A-1: Rewiring Economic and Fiscal Planning for Climate Prosperity
By embedding climate risk assessments and green budgeting tools at the core of public finance management, Pakistan can link growth with sustainability and fiscal stability:
- Make climate risk and opportunity assessment mandatory in every Planning Commission Form-I/II (PC-I/II), Medium-Term Budgetary Framework (MTBF), and Public Sector Development Programme/Annual Development Programme (PSDP/ADP) submission, with a decarbonisation and resilience line included in cost-benefit analyses.
- Introduce a system to tag all expenditures as adaptation, mitigation, or dual-purpose, and publish a “Green Annex” alongside the FY26 budget.
- Establish a single platform to consolidate climate projects, pipelines, and investors, with monthly investment reviews and a shared data room.
- Rank and prioritise public projects by their climate Net Present Value (NPV)
- Earmark petroleum carbon levy for a “Climate Prosperity Fund” and dedicate a fixed share of carbon levy receipts (30-40%) to co-finance adaptation, disaster risk reduction, and energy transition investments, with quarterly public expenditure reports.
- Create an annual issuance plan/ Sukuk & SDG Bond Program for sovereign and SOE green bonds using partial guarantees and political-risk wraps to reduce borrowing costs.
- Introduce Viability-Gap Funding (VGF) mechanisms for off-grid agricultural solar, SME power systems, and energy storage, with standardised rules and eligibility.
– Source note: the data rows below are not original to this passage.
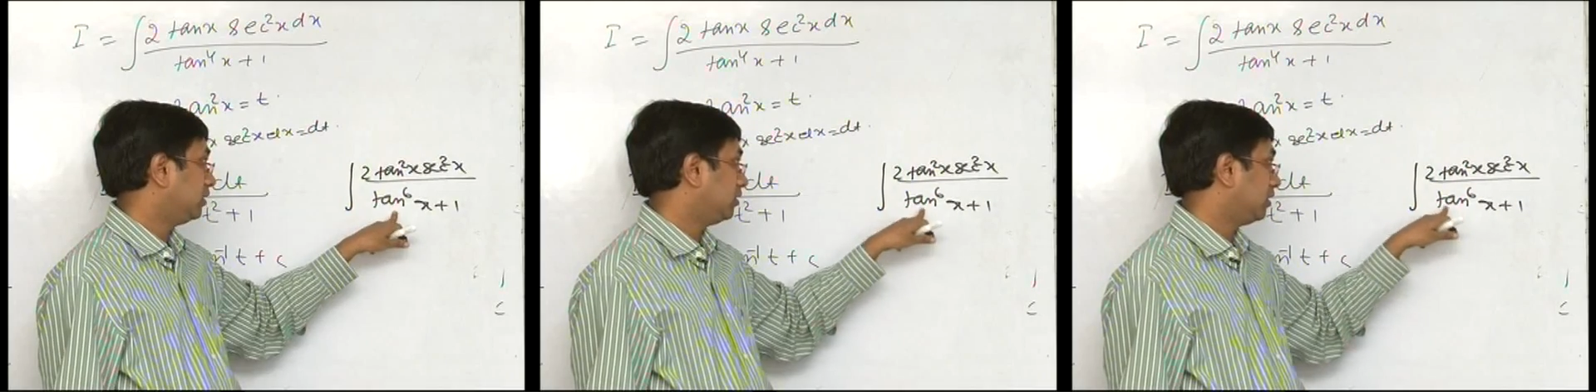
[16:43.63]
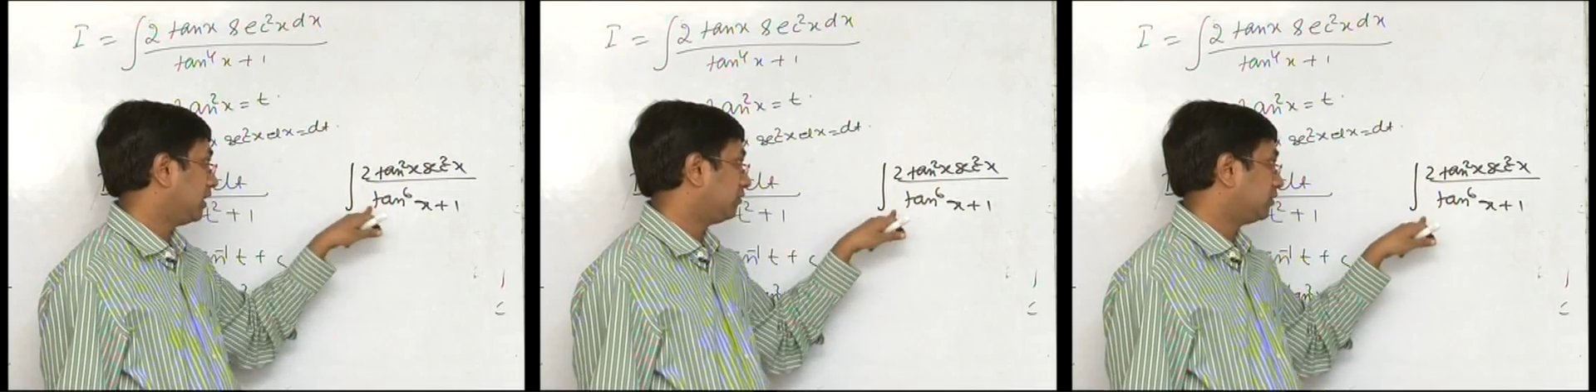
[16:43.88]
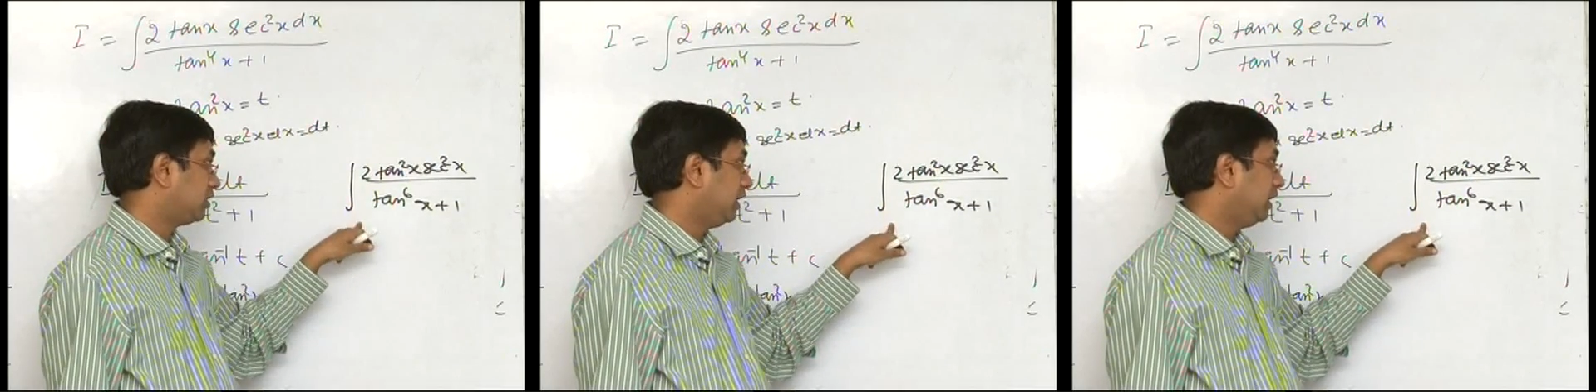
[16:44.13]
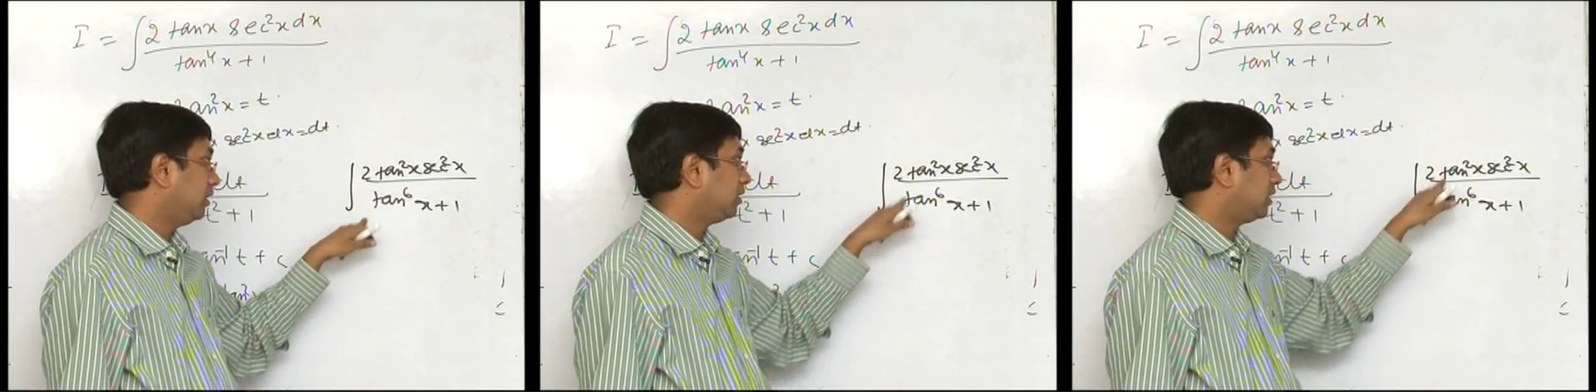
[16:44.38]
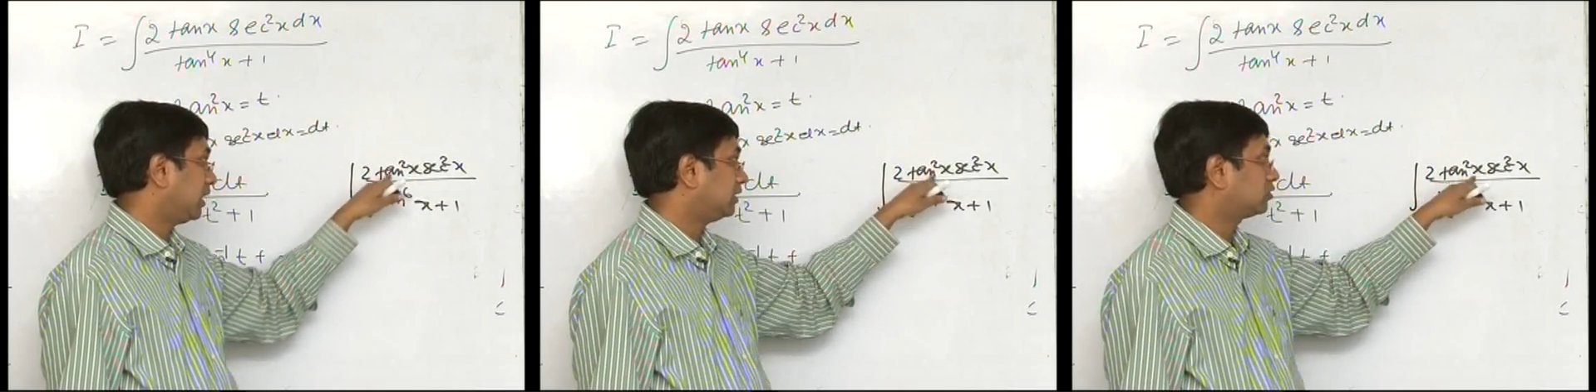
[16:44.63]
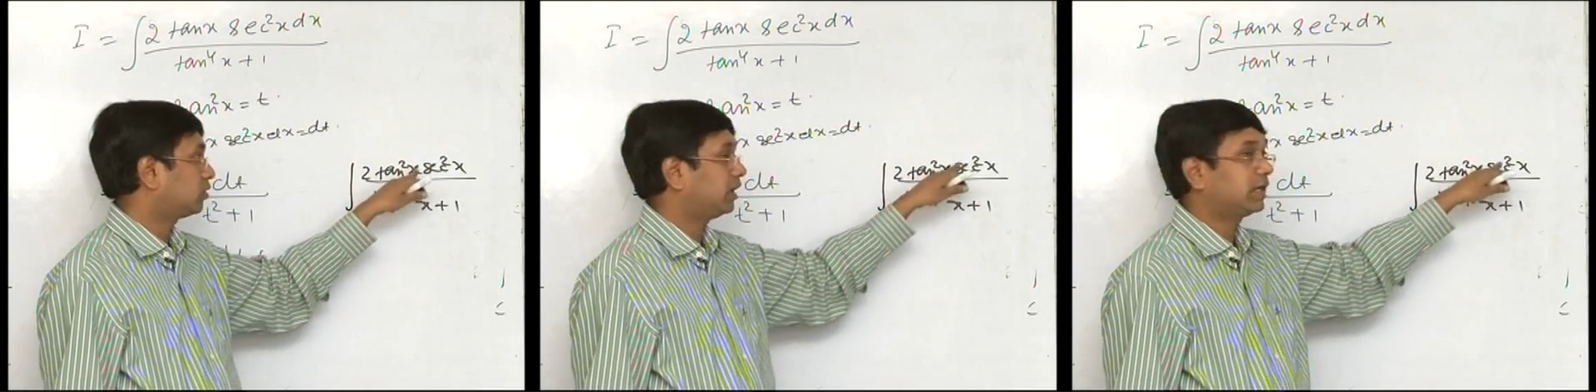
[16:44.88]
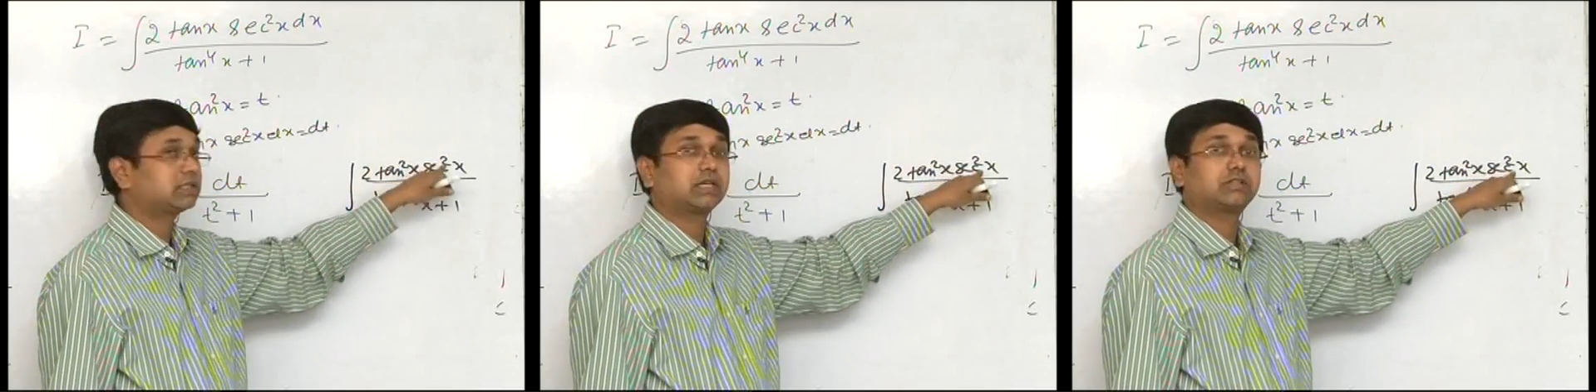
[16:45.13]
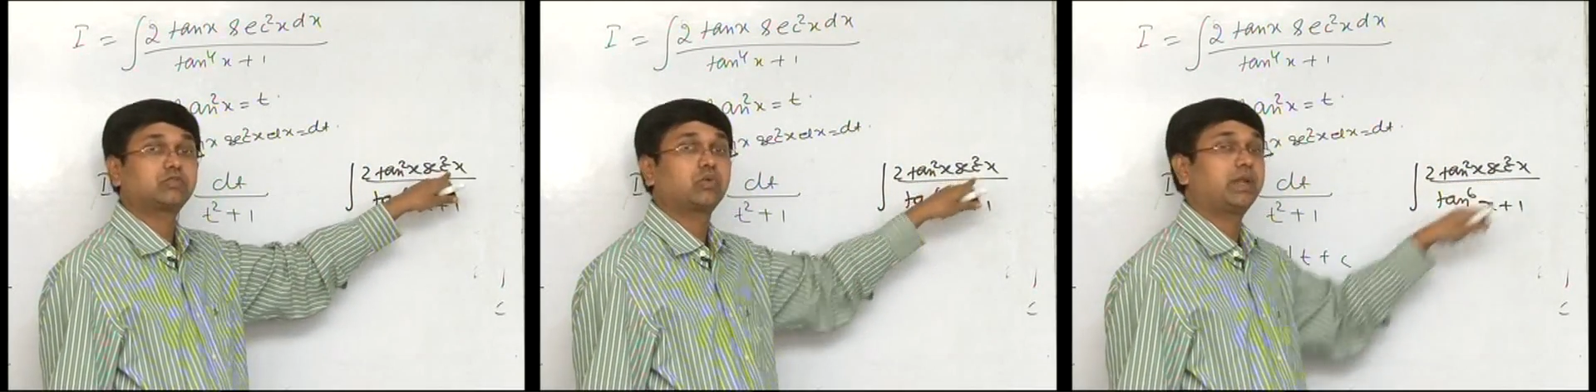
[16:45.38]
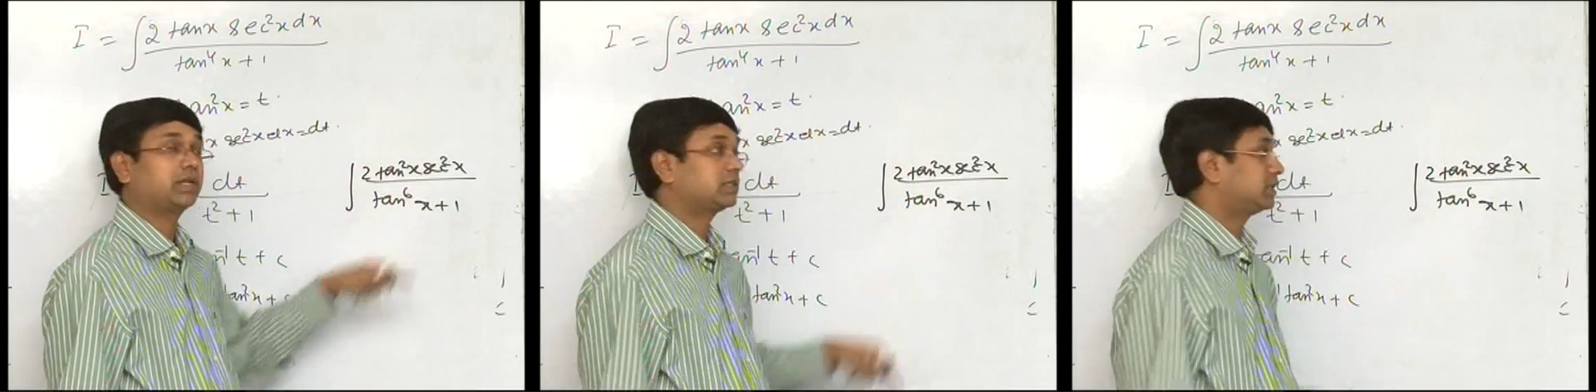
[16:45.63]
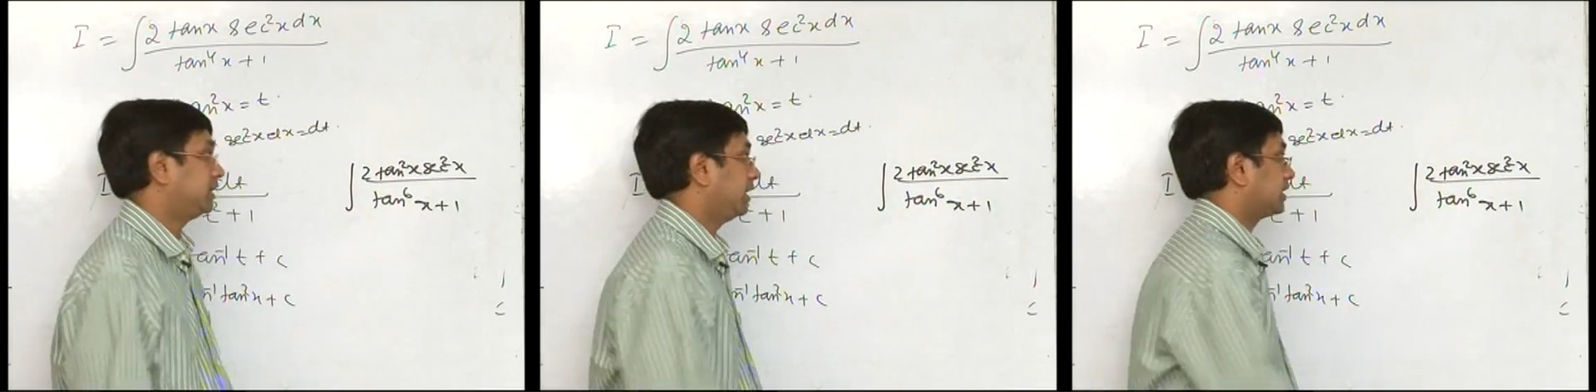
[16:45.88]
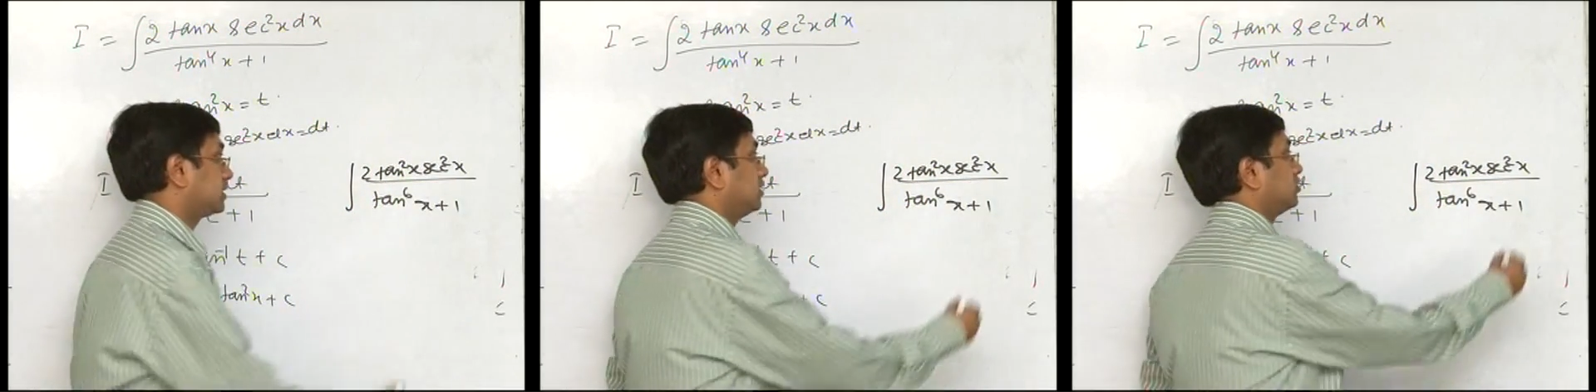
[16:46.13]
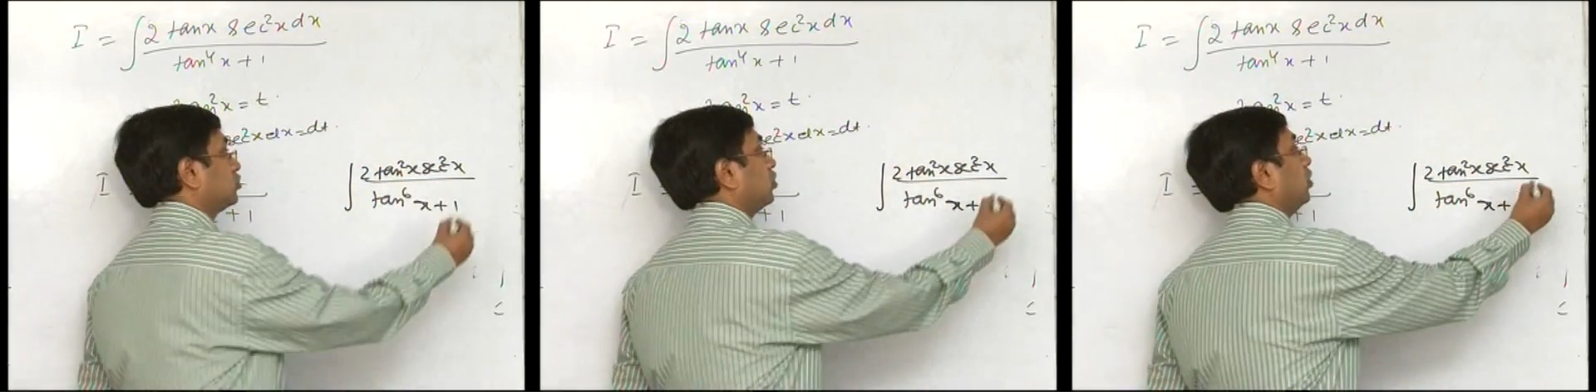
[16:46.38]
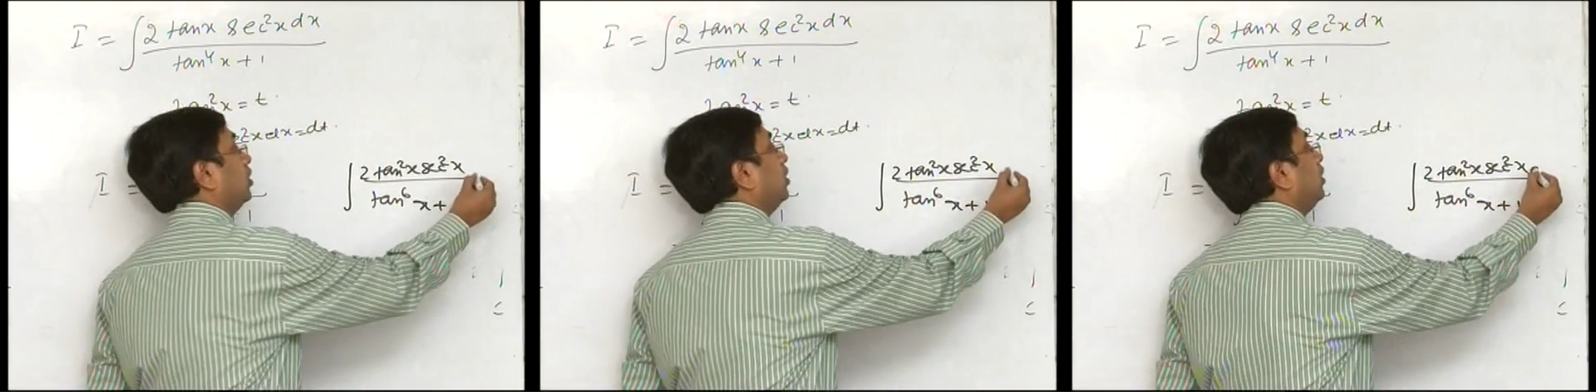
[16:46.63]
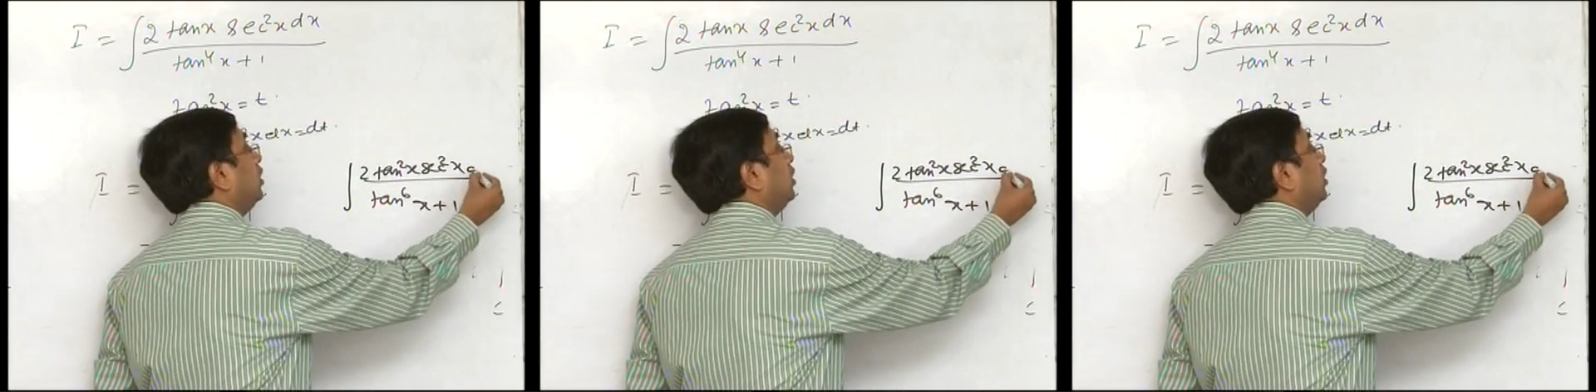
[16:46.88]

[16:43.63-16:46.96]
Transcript: you'll have 3 tan square x sec square x dx and so on.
- Design parametric insurance products, contingent credit lines, and catastrophe bonds for provincial level disaster resilience.
- Reduce fiscal leakages to create climate fiscal space. Cut T&D losses by 2 percentage points, retarget electricity subsidies to lifeline consumers, and digitalise fertilizer support for climate-smart inputs.
- Link the Climate Prosperity Plan (CPP) to sectoral roadmaps (textiles, agriculture, mobility, construction) with quantifiable export, job, and resilience targets.
- Establish a permanent CPP Steering Committee comprising Finance, Planning, Energy, Water, Commerce, and provincial representatives with a Delivery Unit tracking progress.
- Modernise grid codes for renewable integration, enable time-of-use markets, bankable PPAs for storage, and open access for industries.
- Aggregate rooftop solar and storage procurement for industrial clusters, with concessional green finance lines and export branding for low-carbon products.
- Update provincial ADPs with climate-risk overlays prioritising watershed protection, resilient roads, and urban drainage.
- Pilot large-scale energy storage tenders, concessional finance lines for BESS, and local assembly incentives for clean technology.
- Integrate climate shocks into debt sustainability analysis; develop SBP guidance on climate-risk disclosures and green-lending ratios.
- Develop a central registry for climate-tagged spending, emissions data, and resilience metrics with open dashboards and independent verification.
- Communicate tangible benefits like lower energy bills, jobs, and flood protection through public campaigns and civic partnerships.
- Deploy solar-powered efficient pumps, pilot water pricing, and expand digital vouchers for climate-smart seeds and inputs.
- Rehabilitate drainage in high-risk districts, implement heat early-warning systems, and retrofit public buildings with cool roofs.
- Restore mangroves and riverine buffers using results-based financing and community stewardship.